» **TASK STATEMENT**
Your answer must be an exact copy of the records below, with no pictures in it.

» **DATA UNDER STUDY**
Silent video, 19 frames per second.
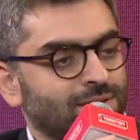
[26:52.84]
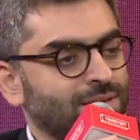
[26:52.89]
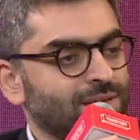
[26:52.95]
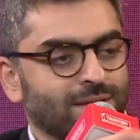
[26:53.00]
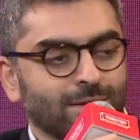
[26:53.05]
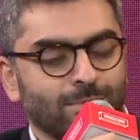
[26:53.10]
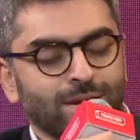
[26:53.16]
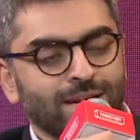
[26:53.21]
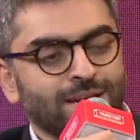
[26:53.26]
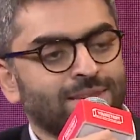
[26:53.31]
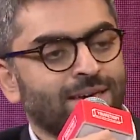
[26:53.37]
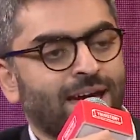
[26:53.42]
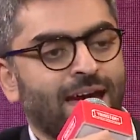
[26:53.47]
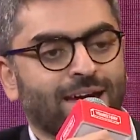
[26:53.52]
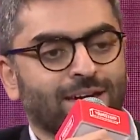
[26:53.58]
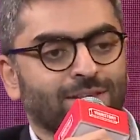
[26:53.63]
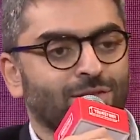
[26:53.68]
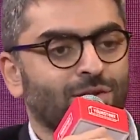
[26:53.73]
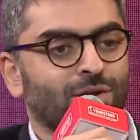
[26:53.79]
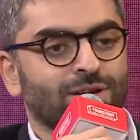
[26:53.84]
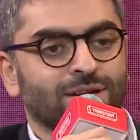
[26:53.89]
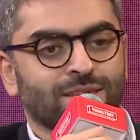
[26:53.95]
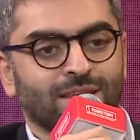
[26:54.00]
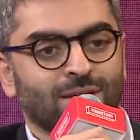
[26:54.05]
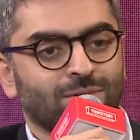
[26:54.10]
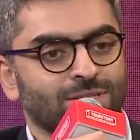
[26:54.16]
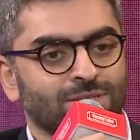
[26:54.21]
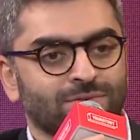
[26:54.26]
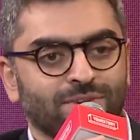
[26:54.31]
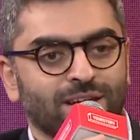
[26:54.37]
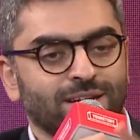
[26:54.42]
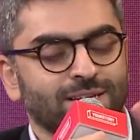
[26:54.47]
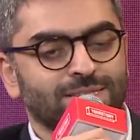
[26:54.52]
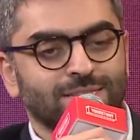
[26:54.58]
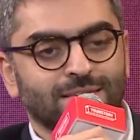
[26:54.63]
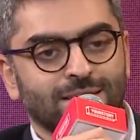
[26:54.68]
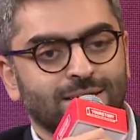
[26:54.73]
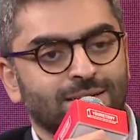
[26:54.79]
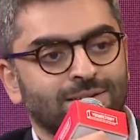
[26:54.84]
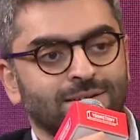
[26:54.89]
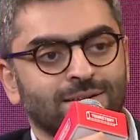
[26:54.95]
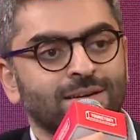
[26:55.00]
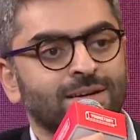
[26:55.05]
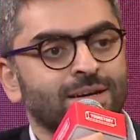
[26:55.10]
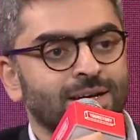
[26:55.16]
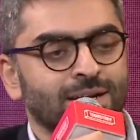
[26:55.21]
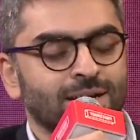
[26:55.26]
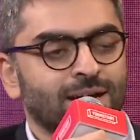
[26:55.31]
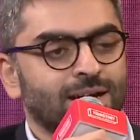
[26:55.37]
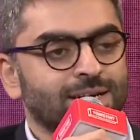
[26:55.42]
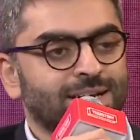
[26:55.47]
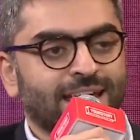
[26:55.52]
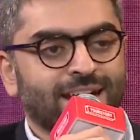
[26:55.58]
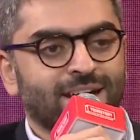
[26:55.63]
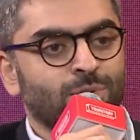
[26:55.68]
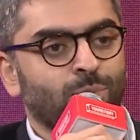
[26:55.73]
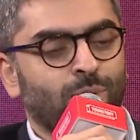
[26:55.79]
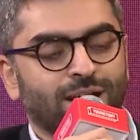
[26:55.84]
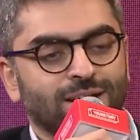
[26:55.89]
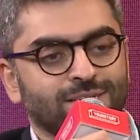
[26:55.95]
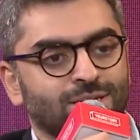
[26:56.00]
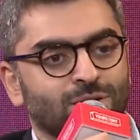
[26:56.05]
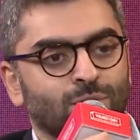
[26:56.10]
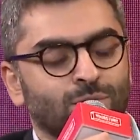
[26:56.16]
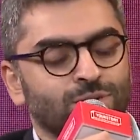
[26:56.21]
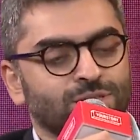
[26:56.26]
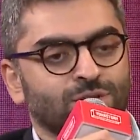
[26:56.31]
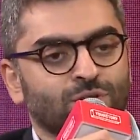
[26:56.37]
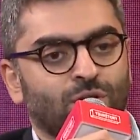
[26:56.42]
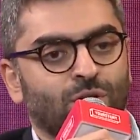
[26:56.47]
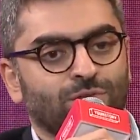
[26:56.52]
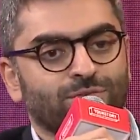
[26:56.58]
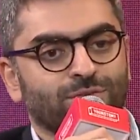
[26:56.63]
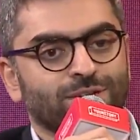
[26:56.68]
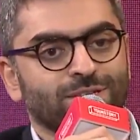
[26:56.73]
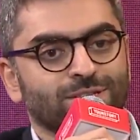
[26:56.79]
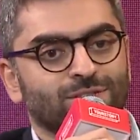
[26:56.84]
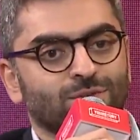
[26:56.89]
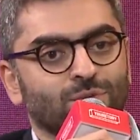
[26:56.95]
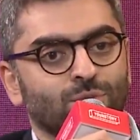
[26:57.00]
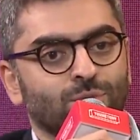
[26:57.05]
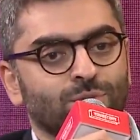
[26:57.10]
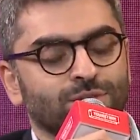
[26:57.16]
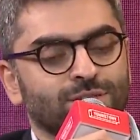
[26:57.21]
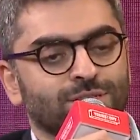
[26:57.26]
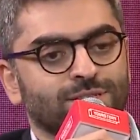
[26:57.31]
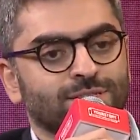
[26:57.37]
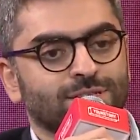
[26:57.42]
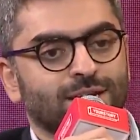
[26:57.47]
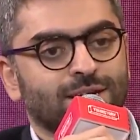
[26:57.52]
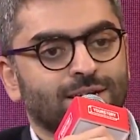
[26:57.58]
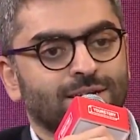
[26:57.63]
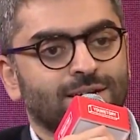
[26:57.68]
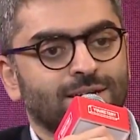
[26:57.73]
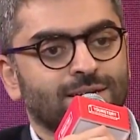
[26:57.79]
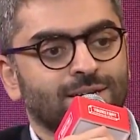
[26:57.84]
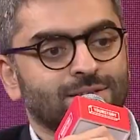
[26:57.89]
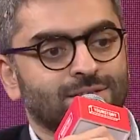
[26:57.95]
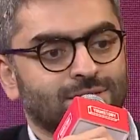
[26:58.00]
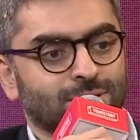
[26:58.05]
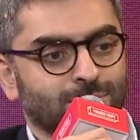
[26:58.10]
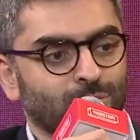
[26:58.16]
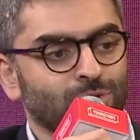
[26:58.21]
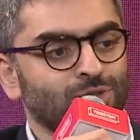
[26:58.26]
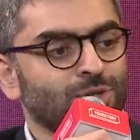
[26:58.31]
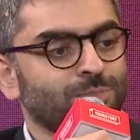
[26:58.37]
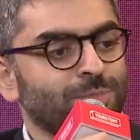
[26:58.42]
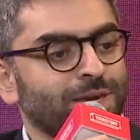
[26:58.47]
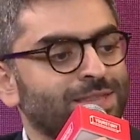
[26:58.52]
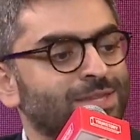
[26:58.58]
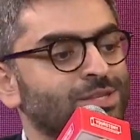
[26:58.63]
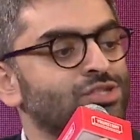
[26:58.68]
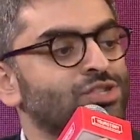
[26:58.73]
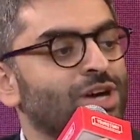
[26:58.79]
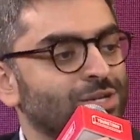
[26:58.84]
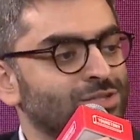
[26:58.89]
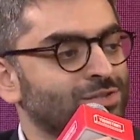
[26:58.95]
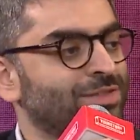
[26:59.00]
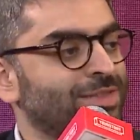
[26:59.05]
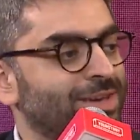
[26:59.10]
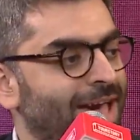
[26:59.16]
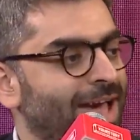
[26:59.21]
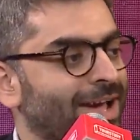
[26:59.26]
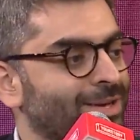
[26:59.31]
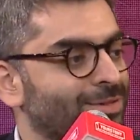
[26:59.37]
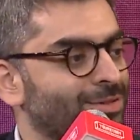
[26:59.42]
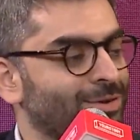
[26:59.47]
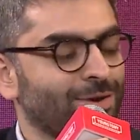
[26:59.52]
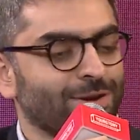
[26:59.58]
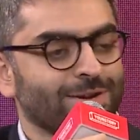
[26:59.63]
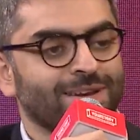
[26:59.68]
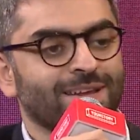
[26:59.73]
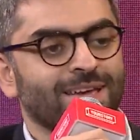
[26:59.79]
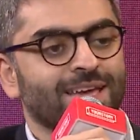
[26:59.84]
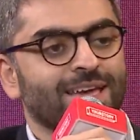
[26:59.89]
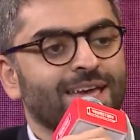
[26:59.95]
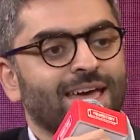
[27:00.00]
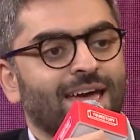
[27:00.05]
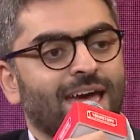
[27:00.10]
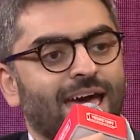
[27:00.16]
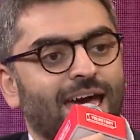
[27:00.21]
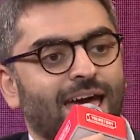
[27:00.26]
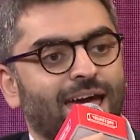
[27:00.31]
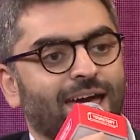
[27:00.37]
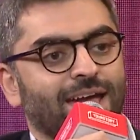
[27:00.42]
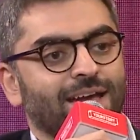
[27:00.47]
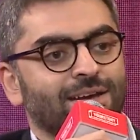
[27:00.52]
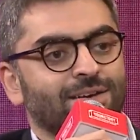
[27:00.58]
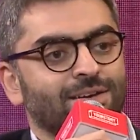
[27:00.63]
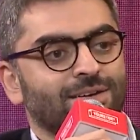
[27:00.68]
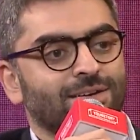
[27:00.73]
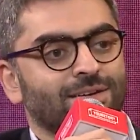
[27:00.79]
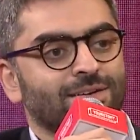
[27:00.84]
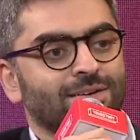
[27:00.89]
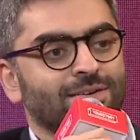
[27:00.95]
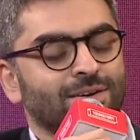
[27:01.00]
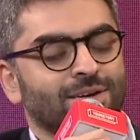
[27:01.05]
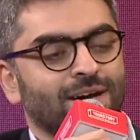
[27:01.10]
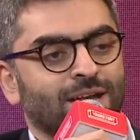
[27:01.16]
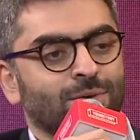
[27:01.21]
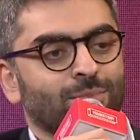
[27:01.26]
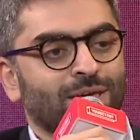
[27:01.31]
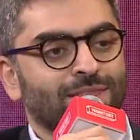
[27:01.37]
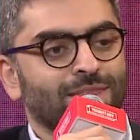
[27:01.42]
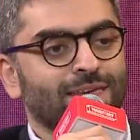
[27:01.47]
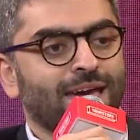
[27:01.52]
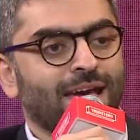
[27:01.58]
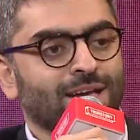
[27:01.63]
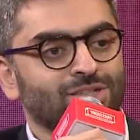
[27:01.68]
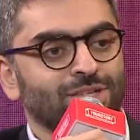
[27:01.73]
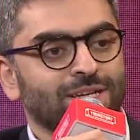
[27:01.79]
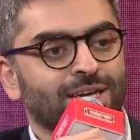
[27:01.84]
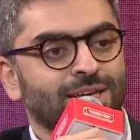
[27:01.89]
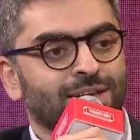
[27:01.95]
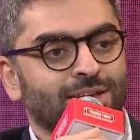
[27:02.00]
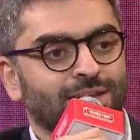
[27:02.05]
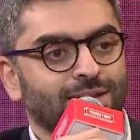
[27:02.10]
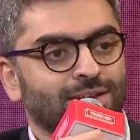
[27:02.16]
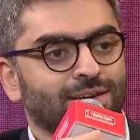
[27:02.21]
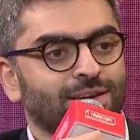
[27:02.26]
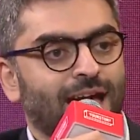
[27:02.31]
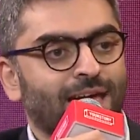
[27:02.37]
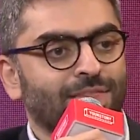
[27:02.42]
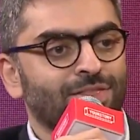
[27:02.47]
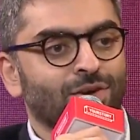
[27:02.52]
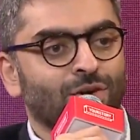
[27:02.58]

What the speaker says: completed the hackathon, and there was a very senior tech advisor who was in office who was supposed to be the judge of the hackathon, and when they actually ran the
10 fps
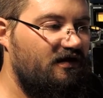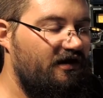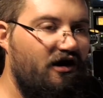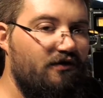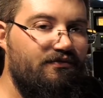
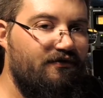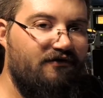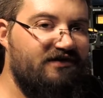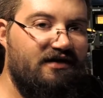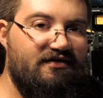I hope
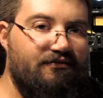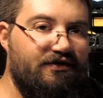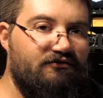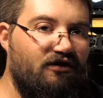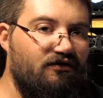I've done
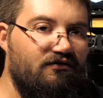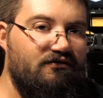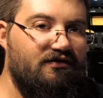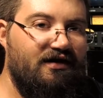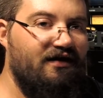something wrong.
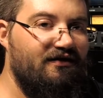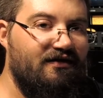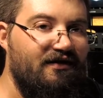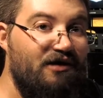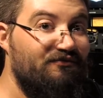
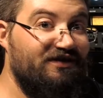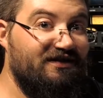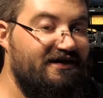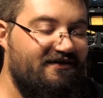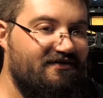
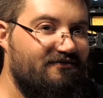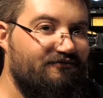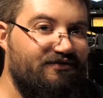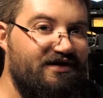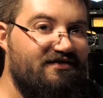Please
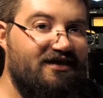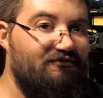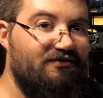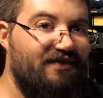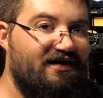
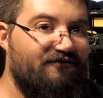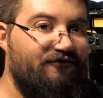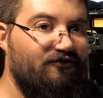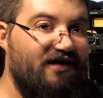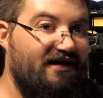someone make a
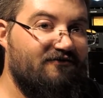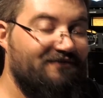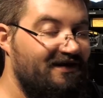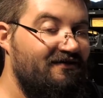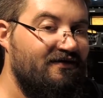fool out of
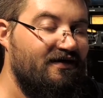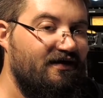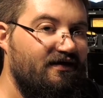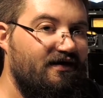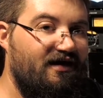me.
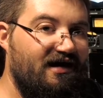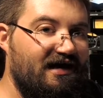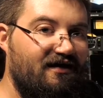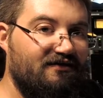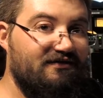
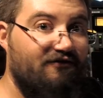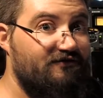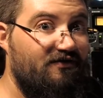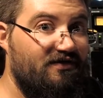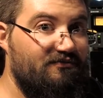I'd
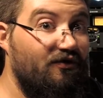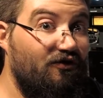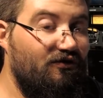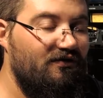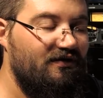love nothing
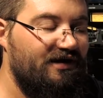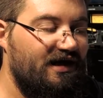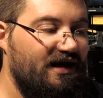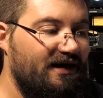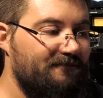more.
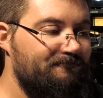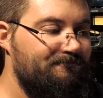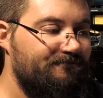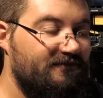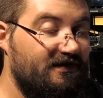
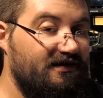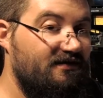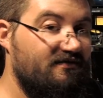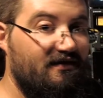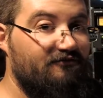
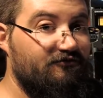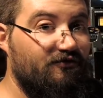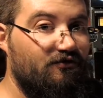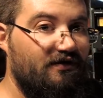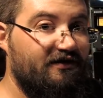It is,
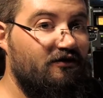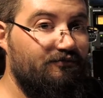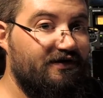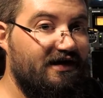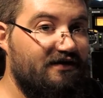after all, quite a
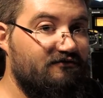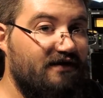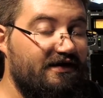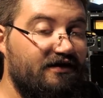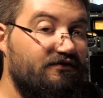complicated
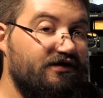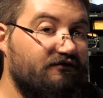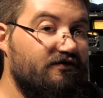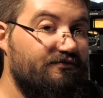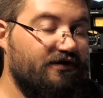radio and
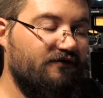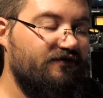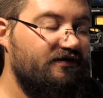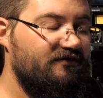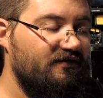no one's
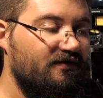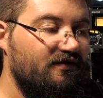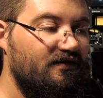perfect.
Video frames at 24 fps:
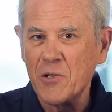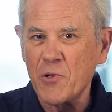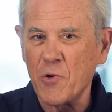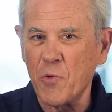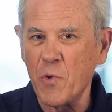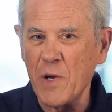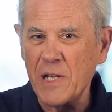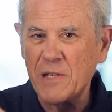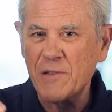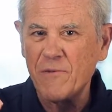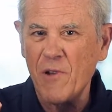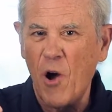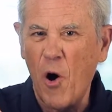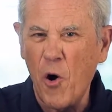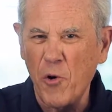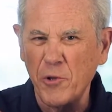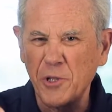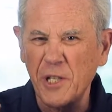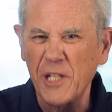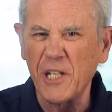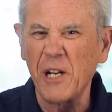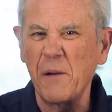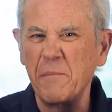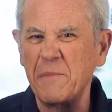quit
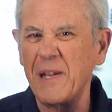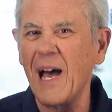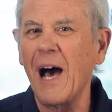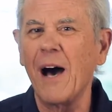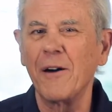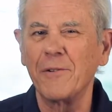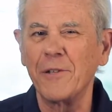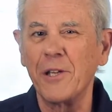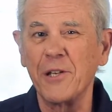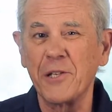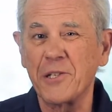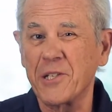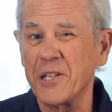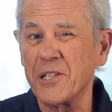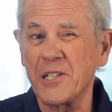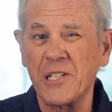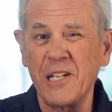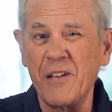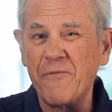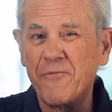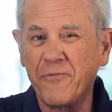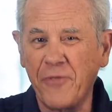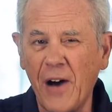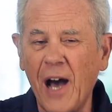holding him down, you
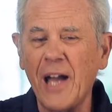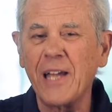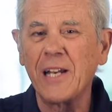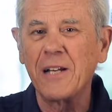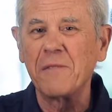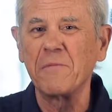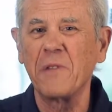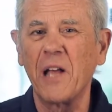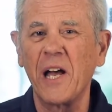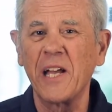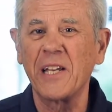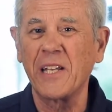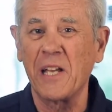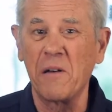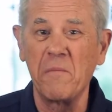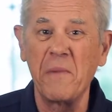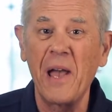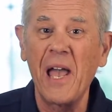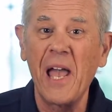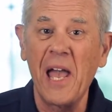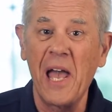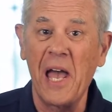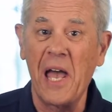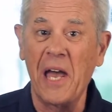sissy. Fight him like a
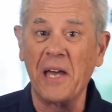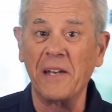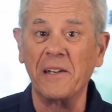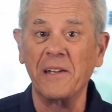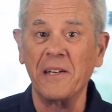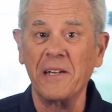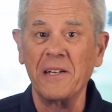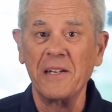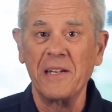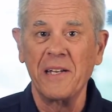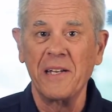man.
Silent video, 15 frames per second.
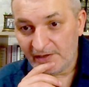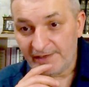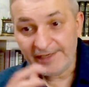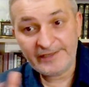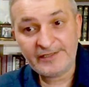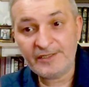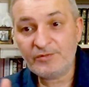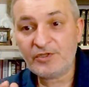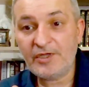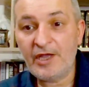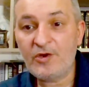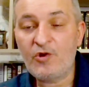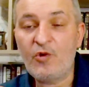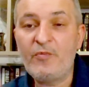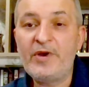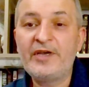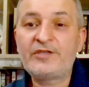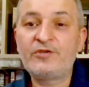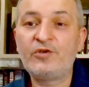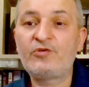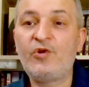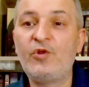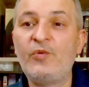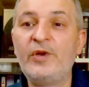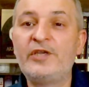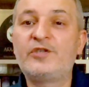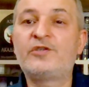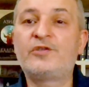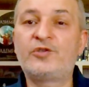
it seems like OBS not always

» **TASK OUTPUT**
Silent video, 19 frames per second.
[26:52.84]
[26:52.89]
[26:52.95]
[26:53.00]
[26:53.05]
[26:53.10]
[26:53.16]
[26:53.21]
[26:53.26]
[26:53.31]
[26:53.37]
[26:53.42]
[26:53.47]
[26:53.52]
[26:53.58]
[26:53.63]
[26:53.68]
[26:53.73]
[26:53.79]
[26:53.84]
[26:53.89]
[26:53.95]
[26:54.00]
[26:54.05]
[26:54.10]
[26:54.16]
[26:54.21]
[26:54.26]
[26:54.31]
[26:54.37]
[26:54.42]
[26:54.47]
[26:54.52]
[26:54.58]
[26:54.63]
[26:54.68]
[26:54.73]
[26:54.79]
[26:54.84]
[26:54.89]
[26:54.95]
[26:55.00]
[26:55.05]
[26:55.10]
[26:55.16]
[26:55.21]
[26:55.26]
[26:55.31]
[26:55.37]
[26:55.42]
[26:55.47]
[26:55.52]
[26:55.58]
[26:55.63]
[26:55.68]
[26:55.73]
[26:55.79]
[26:55.84]
[26:55.89]
[26:55.95]
[26:56.00]
[26:56.05]
[26:56.10]
[26:56.16]
[26:56.21]
[26:56.26]
[26:56.31]
[26:56.37]
[26:56.42]
[26:56.47]
[26:56.52]
[26:56.58]
[26:56.63]
[26:56.68]
[26:56.73]
[26:56.79]
[26:56.84]
[26:56.89]
[26:56.95]
[26:57.00]
[26:57.05]
[26:57.10]
[26:57.16]
[26:57.21]
[26:57.26]
[26:57.31]
[26:57.37]
[26:57.42]
[26:57.47]
[26:57.52]
[26:57.58]
[26:57.63]
[26:57.68]
[26:57.73]
[26:57.79]
[26:57.84]
[26:57.89]
[26:57.95]
[26:58.00]
[26:58.05]
[26:58.10]
[26:58.16]
[26:58.21]
[26:58.26]
[26:58.31]
[26:58.37]
[26:58.42]
[26:58.47]
[26:58.52]
[26:58.58]
[26:58.63]
[26:58.68]
[26:58.73]
[26:58.79]
[26:58.84]
[26:58.89]
[26:58.95]
[26:59.00]
[26:59.05]
[26:59.10]
[26:59.16]
[26:59.21]
[26:59.26]
[26:59.31]
[26:59.37]
[26:59.42]
[26:59.47]
[26:59.52]
[26:59.58]
[26:59.63]
[26:59.68]
[26:59.73]
[26:59.79]
[26:59.84]
[26:59.89]
[26:59.95]
[27:00.00]
[27:00.05]
[27:00.10]
[27:00.16]
[27:00.21]
[27:00.26]
[27:00.31]
[27:00.37]
[27:00.42]
[27:00.47]
[27:00.52]
[27:00.58]
[27:00.63]
[27:00.68]
[27:00.73]
[27:00.79]
[27:00.84]
[27:00.89]
[27:00.95]
[27:01.00]
[27:01.05]
[27:01.10]
[27:01.16]
[27:01.21]
[27:01.26]
[27:01.31]
[27:01.37]
[27:01.42]
[27:01.47]
[27:01.52]
[27:01.58]
[27:01.63]
[27:01.68]
[27:01.73]
[27:01.79]
[27:01.84]
[27:01.89]
[27:01.95]
[27:02.00]
[27:02.05]
[27:02.10]
[27:02.16]
[27:02.21]
[27:02.26]
[27:02.31]
[27:02.37]
[27:02.42]
[27:02.47]
[27:02.52]
[27:02.58]

What the speaker says: completed the hackathon, and there was a very senior tech advisor who was in office who was supposed to be the judge of the hackathon, and when they actually ran the
10 fps
I hope
I've done
something wrong.
Please
someone make a
fool out of
me.
I'd
love nothing
more.
It is,
after all, quite a
complicated
radio and
no one's
perfect.
Video frames at 24 fps:
quit
holding him down, you
sissy. Fight him like a
man.
Silent video, 15 frames per second.
it seems like OBS not always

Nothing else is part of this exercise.